(What you will do):
From the material below, return exactly the lines starting at the one that holds "[11:04.25-11:05.25]" and ending at the one that holds "[11:10.25-11:11.25]". Pictures stay out of the answer.

(Data provided):
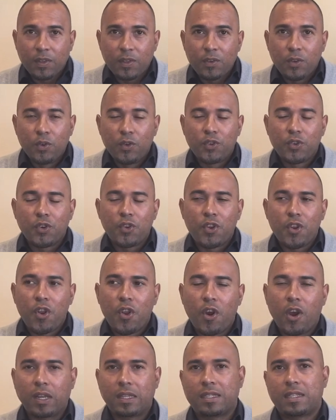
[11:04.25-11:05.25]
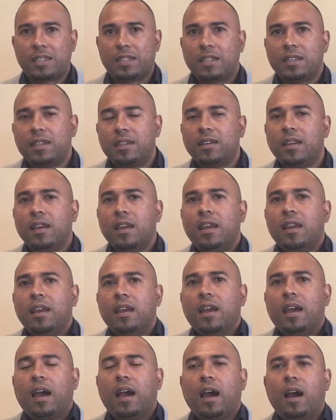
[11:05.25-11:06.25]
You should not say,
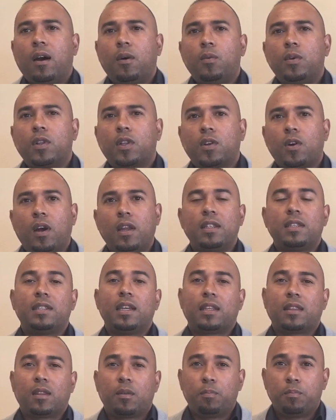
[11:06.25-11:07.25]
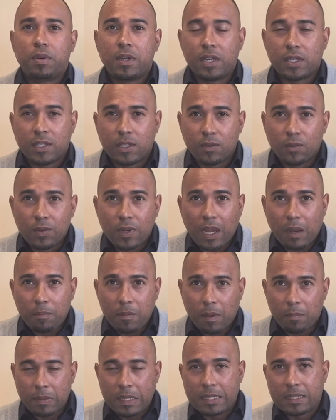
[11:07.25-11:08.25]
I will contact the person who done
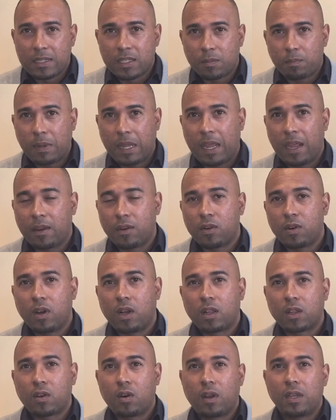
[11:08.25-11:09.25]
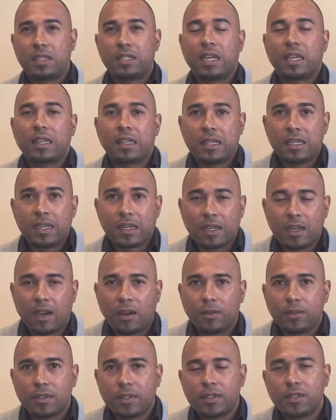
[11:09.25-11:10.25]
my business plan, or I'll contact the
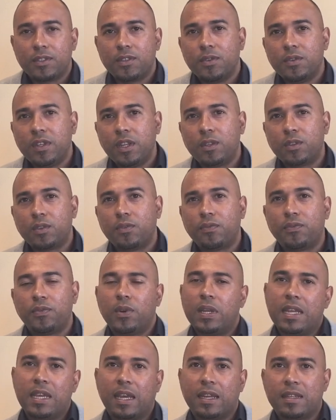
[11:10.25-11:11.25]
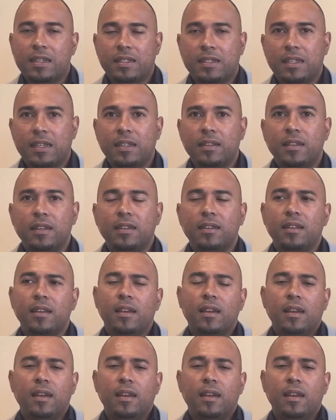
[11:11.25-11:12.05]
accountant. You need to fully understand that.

==

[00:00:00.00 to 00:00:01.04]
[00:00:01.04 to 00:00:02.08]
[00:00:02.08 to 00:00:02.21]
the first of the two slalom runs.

==

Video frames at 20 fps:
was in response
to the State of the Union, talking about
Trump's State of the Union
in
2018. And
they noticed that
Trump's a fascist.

(Response below):
[11:04.25-11:05.25]
[11:05.25-11:06.25]
You should not say,
[11:06.25-11:07.25]
[11:07.25-11:08.25]
I will contact the person who done
[11:08.25-11:09.25]
[11:09.25-11:10.25]
my business plan, or I'll contact the
[11:10.25-11:11.25]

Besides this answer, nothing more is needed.